*** Block opens ***

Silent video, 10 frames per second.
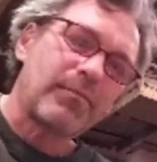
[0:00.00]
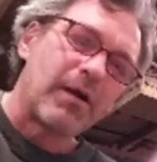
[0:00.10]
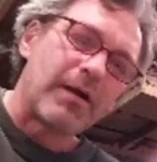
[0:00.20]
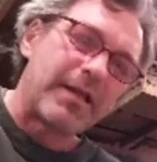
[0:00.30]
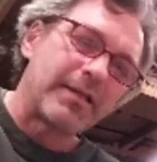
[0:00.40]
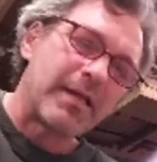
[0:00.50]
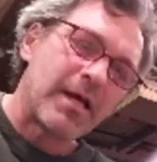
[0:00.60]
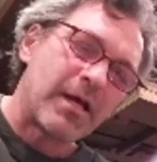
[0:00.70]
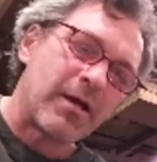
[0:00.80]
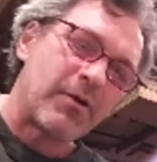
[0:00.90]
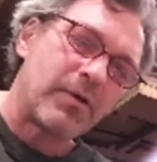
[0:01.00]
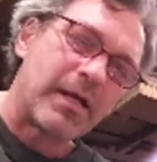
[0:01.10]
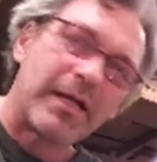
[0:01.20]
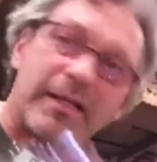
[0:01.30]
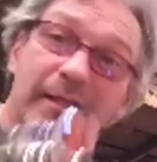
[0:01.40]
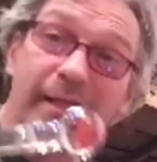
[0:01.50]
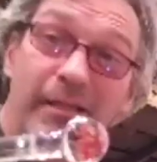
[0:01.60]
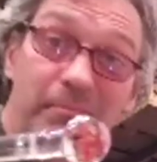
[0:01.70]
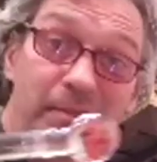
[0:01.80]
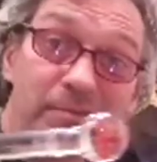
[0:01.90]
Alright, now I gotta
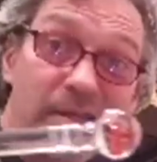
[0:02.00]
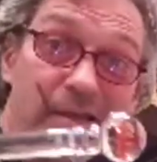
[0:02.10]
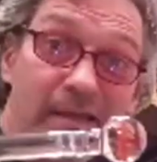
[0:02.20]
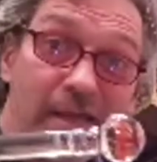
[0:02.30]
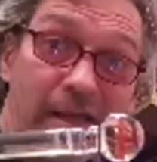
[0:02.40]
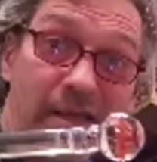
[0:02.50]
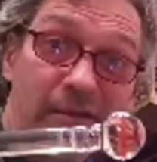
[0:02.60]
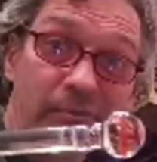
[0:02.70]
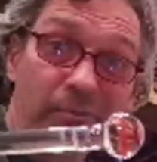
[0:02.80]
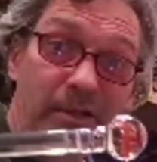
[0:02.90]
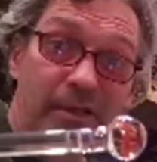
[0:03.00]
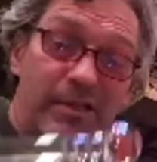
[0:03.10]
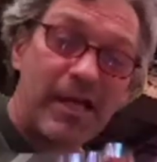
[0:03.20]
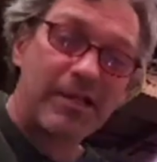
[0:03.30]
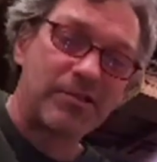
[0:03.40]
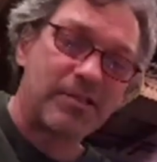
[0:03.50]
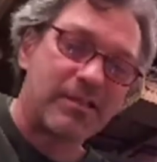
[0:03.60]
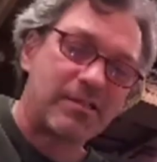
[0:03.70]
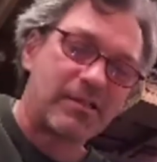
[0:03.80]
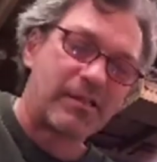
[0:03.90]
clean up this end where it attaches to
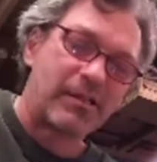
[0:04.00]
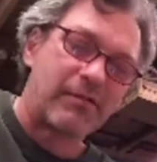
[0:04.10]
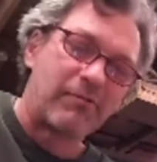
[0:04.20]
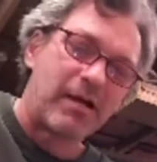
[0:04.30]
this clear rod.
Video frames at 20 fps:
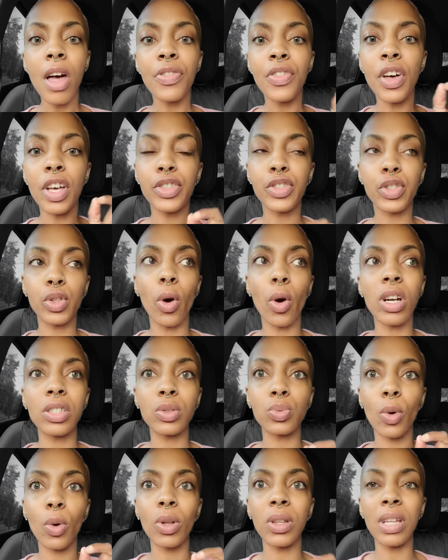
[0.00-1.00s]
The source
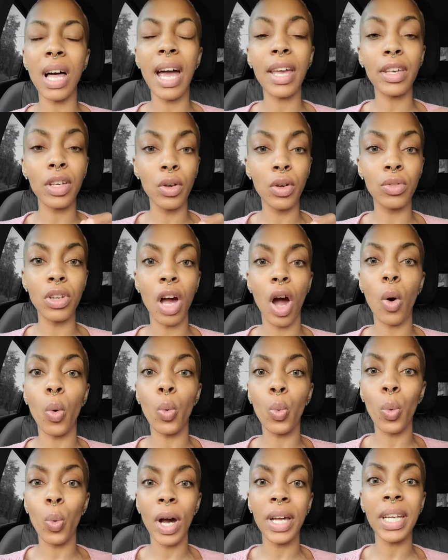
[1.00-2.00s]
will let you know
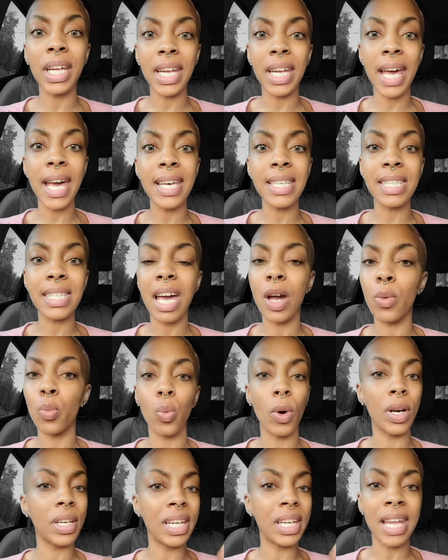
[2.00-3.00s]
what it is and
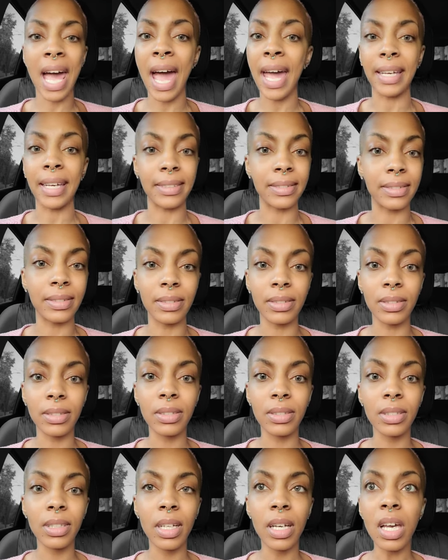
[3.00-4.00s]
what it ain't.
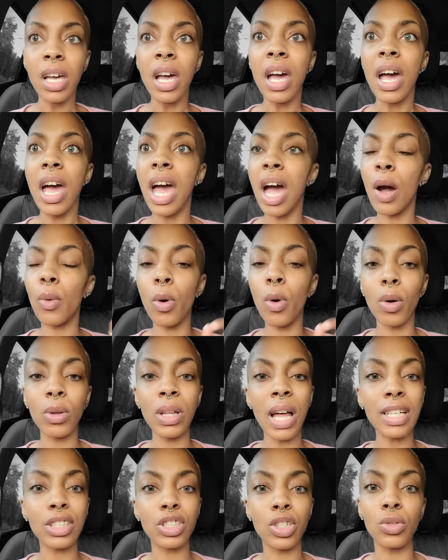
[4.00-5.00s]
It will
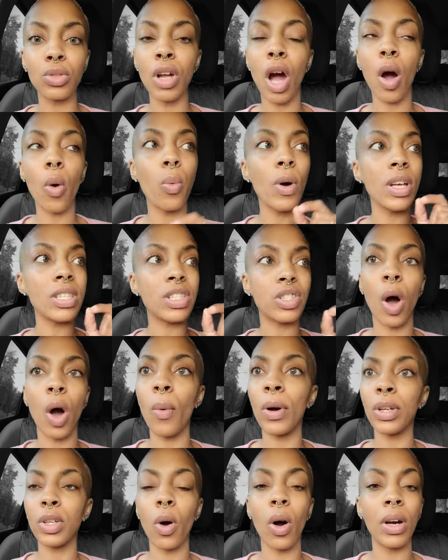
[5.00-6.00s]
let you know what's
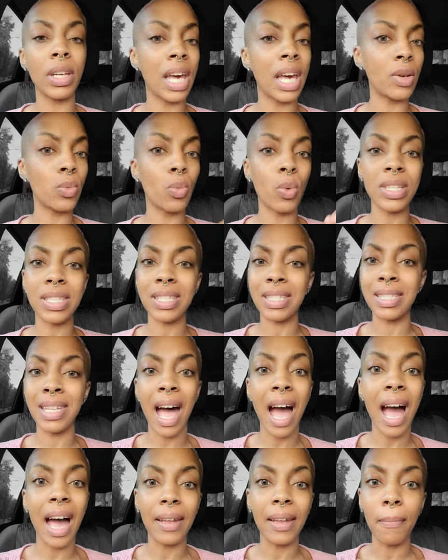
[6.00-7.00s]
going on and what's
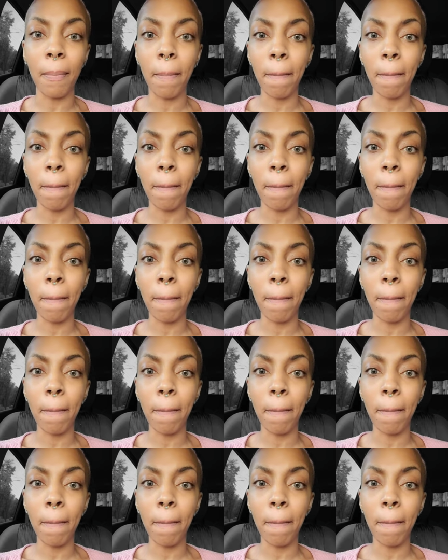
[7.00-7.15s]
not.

*** Block closes ***

■ **Try it**:
Gather each line in the entries above where the string "frames" is found.

■ **Exercise result**:
Silent video, 10 frames per second.
Video frames at 20 fps:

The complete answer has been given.